September 2021

Category theory extracts the essence of structure and composition. At its foundation it deals with the composition of arrows. Building on composition of arrows it then goes on describing the ways objects can be composed: we have products, coproducts and, at a higher level, tensor products. They all describe various modes of composing objects. In monoidal categories any two objects can be composed.

Unlike composition, which can be described uniformly, decomposition requires case-by-case treatment. It’s easy to decompose a cartesian product using projections. A coproduct (sum) can be decomposed using pattern matching. A generic tensor product, on the other hand, has no standard means of decompositon.

Optics is the essence of decomposition. It answers the question of what it means to decompose a composite.

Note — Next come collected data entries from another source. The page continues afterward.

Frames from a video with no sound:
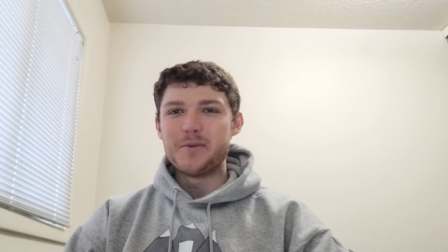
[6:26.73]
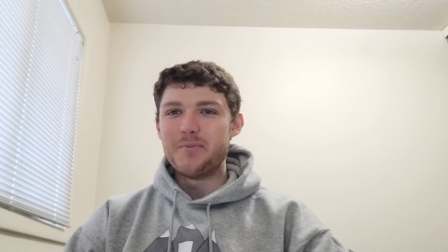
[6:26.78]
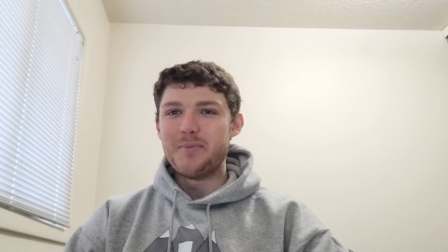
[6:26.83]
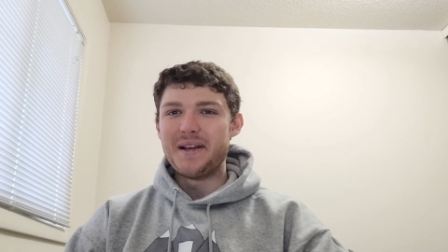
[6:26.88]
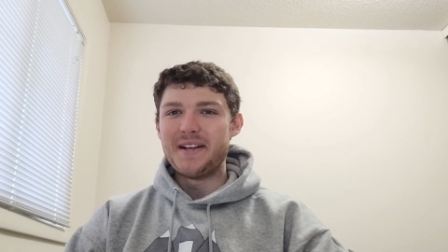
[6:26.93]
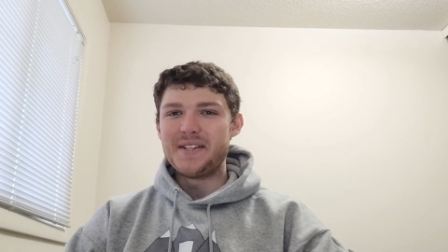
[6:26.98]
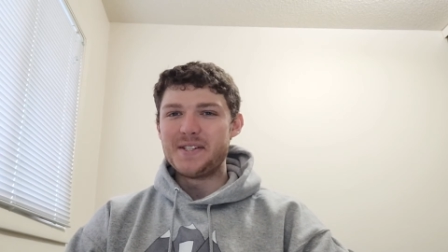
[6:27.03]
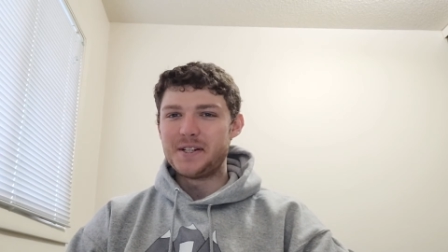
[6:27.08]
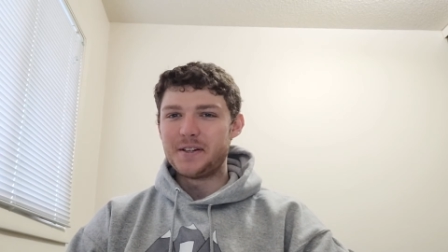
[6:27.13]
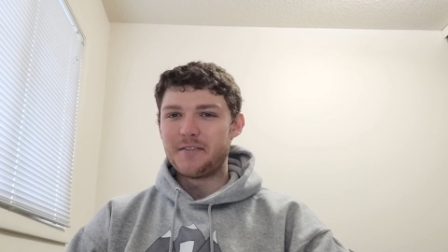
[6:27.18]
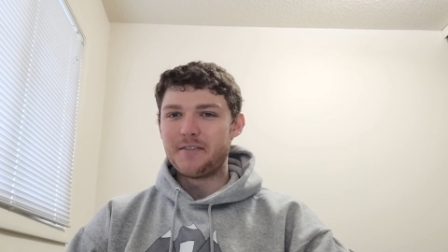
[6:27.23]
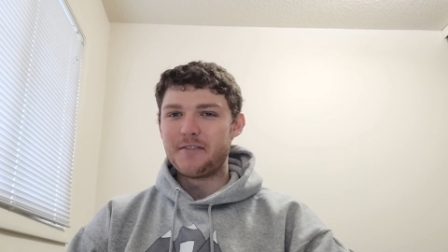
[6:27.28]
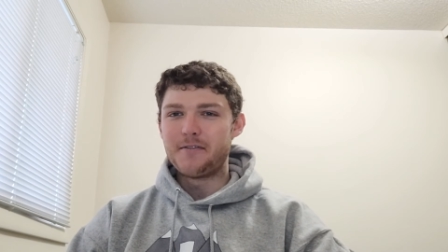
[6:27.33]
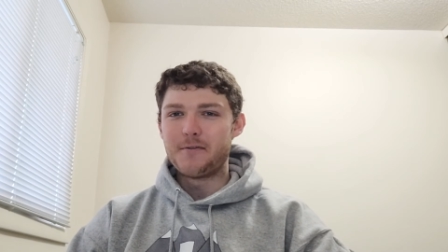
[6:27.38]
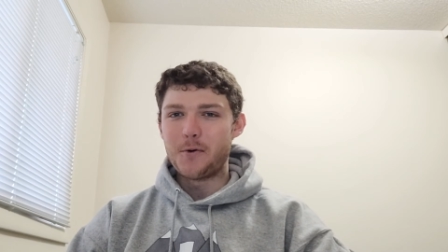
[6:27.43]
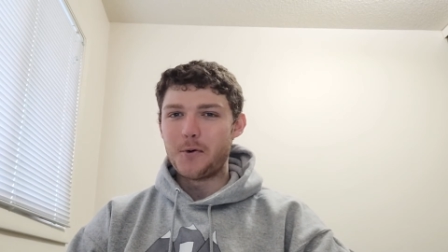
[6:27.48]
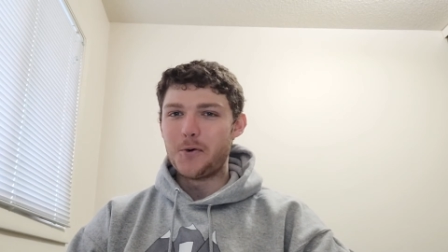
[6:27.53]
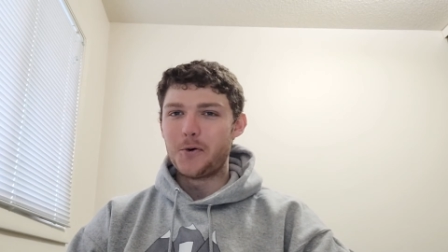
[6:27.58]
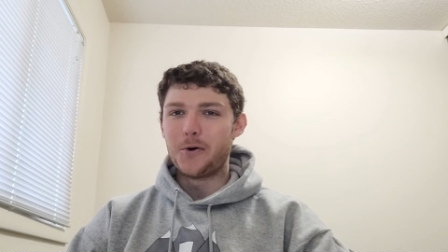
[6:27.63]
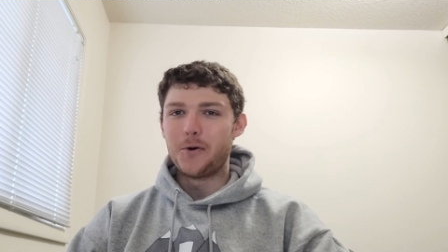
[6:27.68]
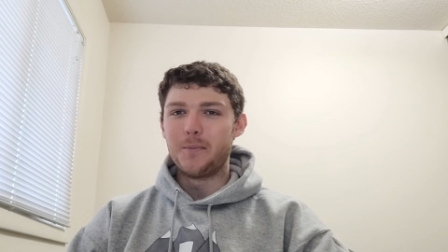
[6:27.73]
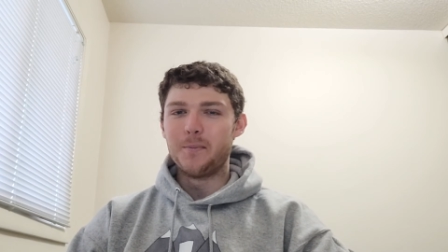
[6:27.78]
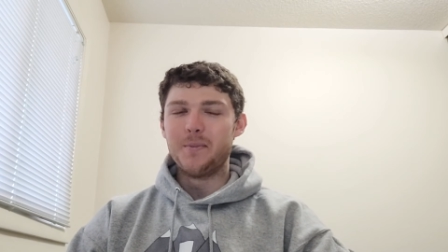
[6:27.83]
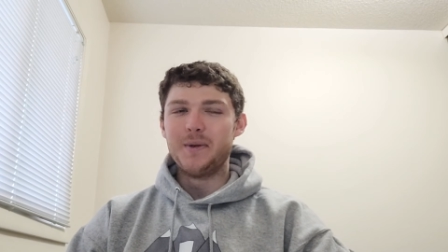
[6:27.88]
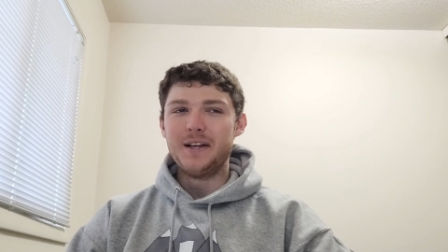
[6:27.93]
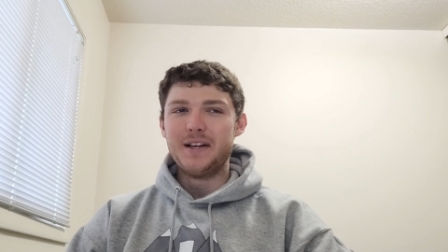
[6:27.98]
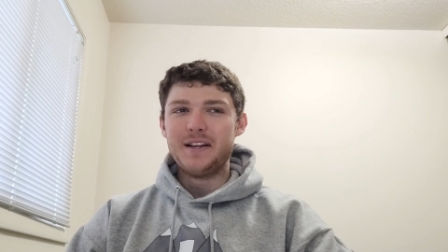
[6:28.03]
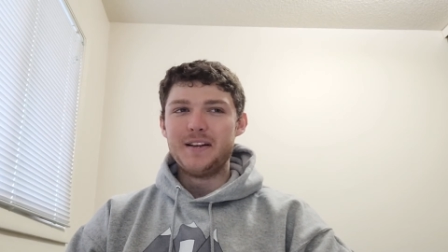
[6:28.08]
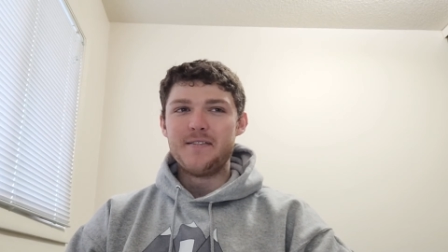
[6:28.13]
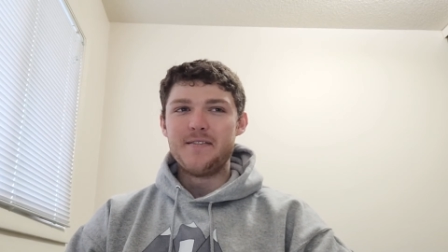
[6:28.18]
basic form,
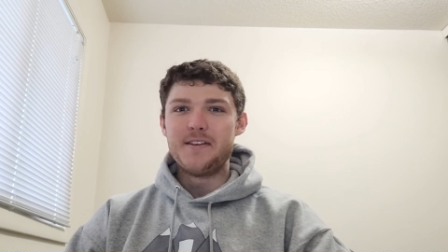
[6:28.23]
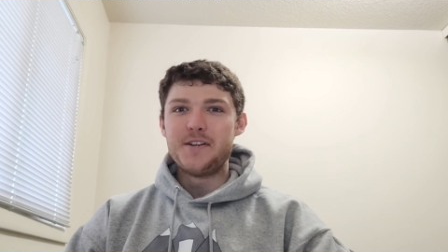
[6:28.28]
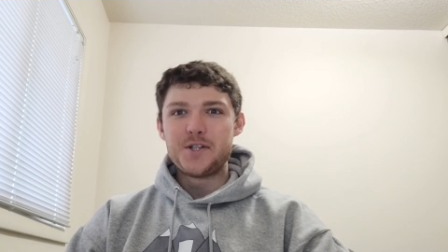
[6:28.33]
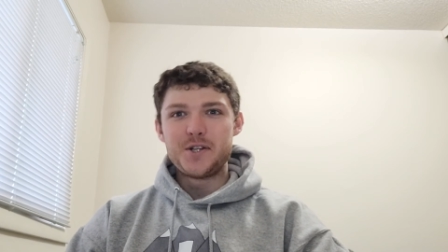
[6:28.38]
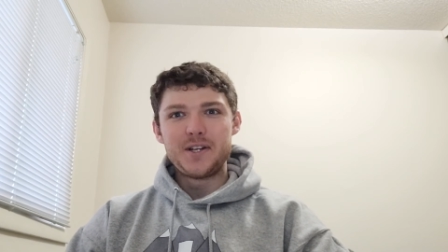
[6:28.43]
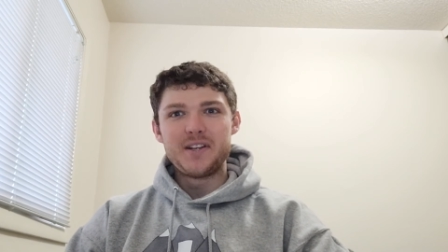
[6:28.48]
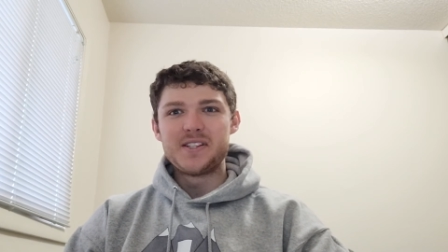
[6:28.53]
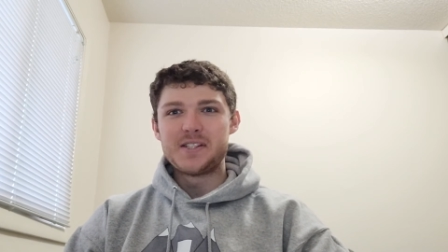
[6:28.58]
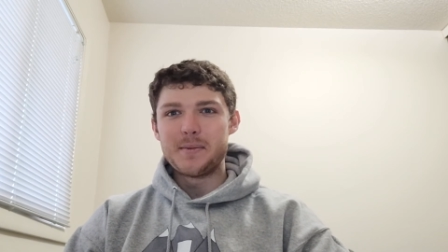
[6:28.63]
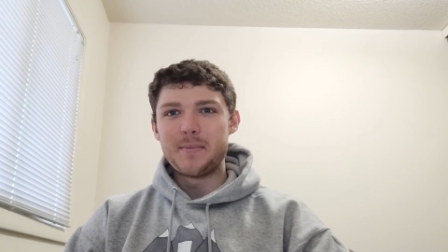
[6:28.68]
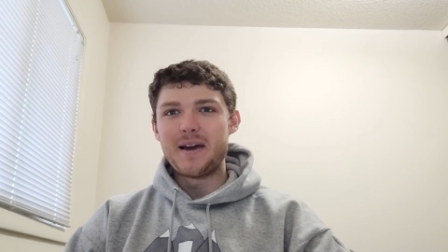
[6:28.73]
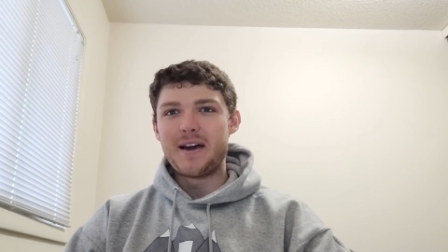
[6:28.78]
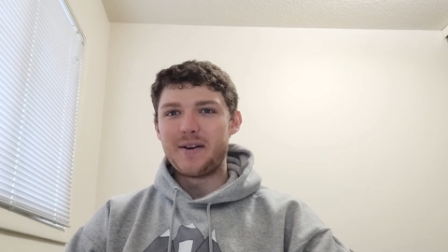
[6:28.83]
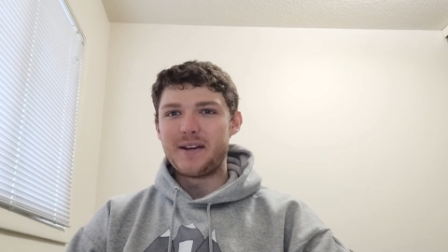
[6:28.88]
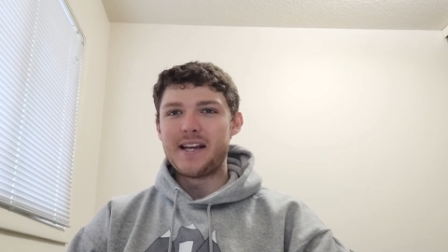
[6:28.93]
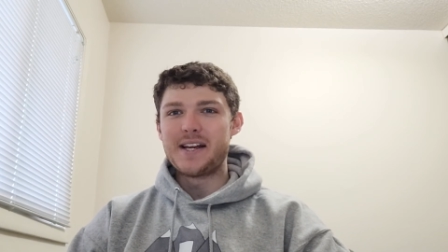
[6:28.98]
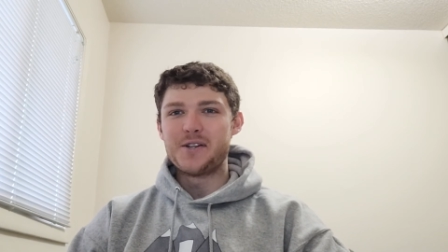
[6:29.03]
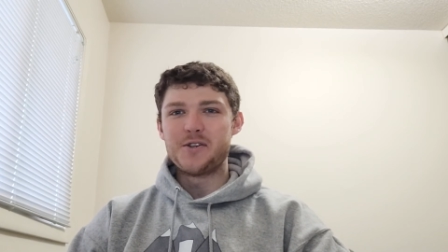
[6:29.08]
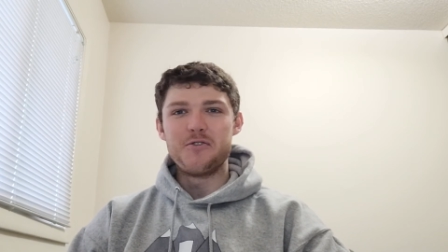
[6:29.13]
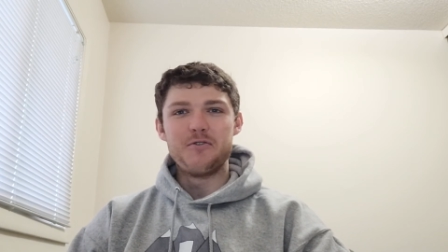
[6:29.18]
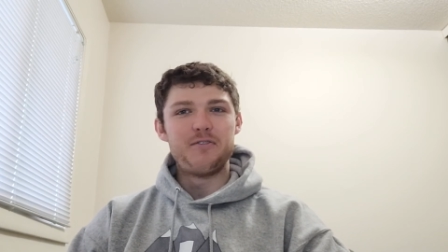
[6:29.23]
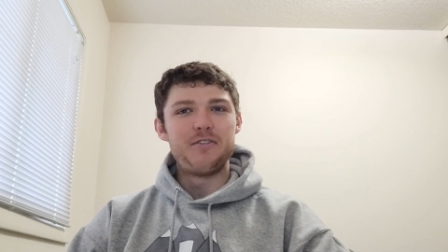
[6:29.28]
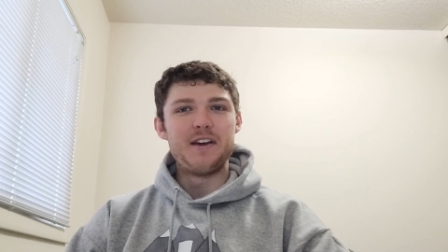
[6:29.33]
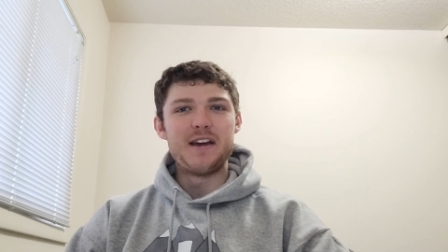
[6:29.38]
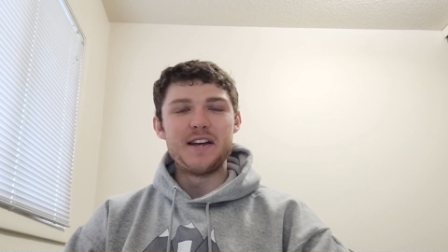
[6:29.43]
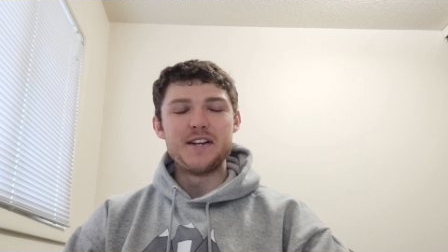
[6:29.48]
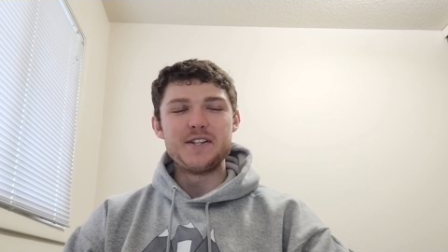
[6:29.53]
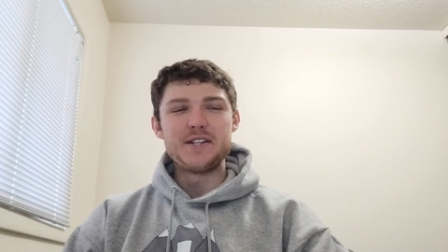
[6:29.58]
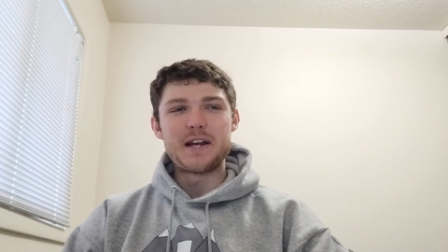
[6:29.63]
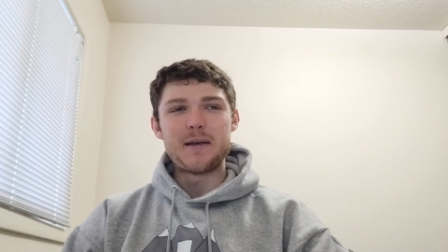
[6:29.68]
fishing is about catching fish.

We consider an object decomposable when:

  • We can split it into the focus and the complement,
  • We can replace the focus with something else, without changing the complement, to get a new composite object,
  • We can zoom in; that is, if the focus is decomposable, we can compose the two decompositions,
  • It’s possible for the whole object to be the focus.

Let’s translate these requirements into the language of category theory. We’ll start with the standard example: the lens, which is the optic for decomposing cartesian products.

The splitting means that there is a morphism from the composite object s to the product c \times a, where c is the complement and a is the focus. This morphism is a member of the hom-set \mathcal{C}(s, c \times a).

To replace the focus we need another morphism that takes the same complement c, combines it with the new focus b to produce the new composite t. This morphism is a member of the hom-set \mathcal{C}(c \times b, t)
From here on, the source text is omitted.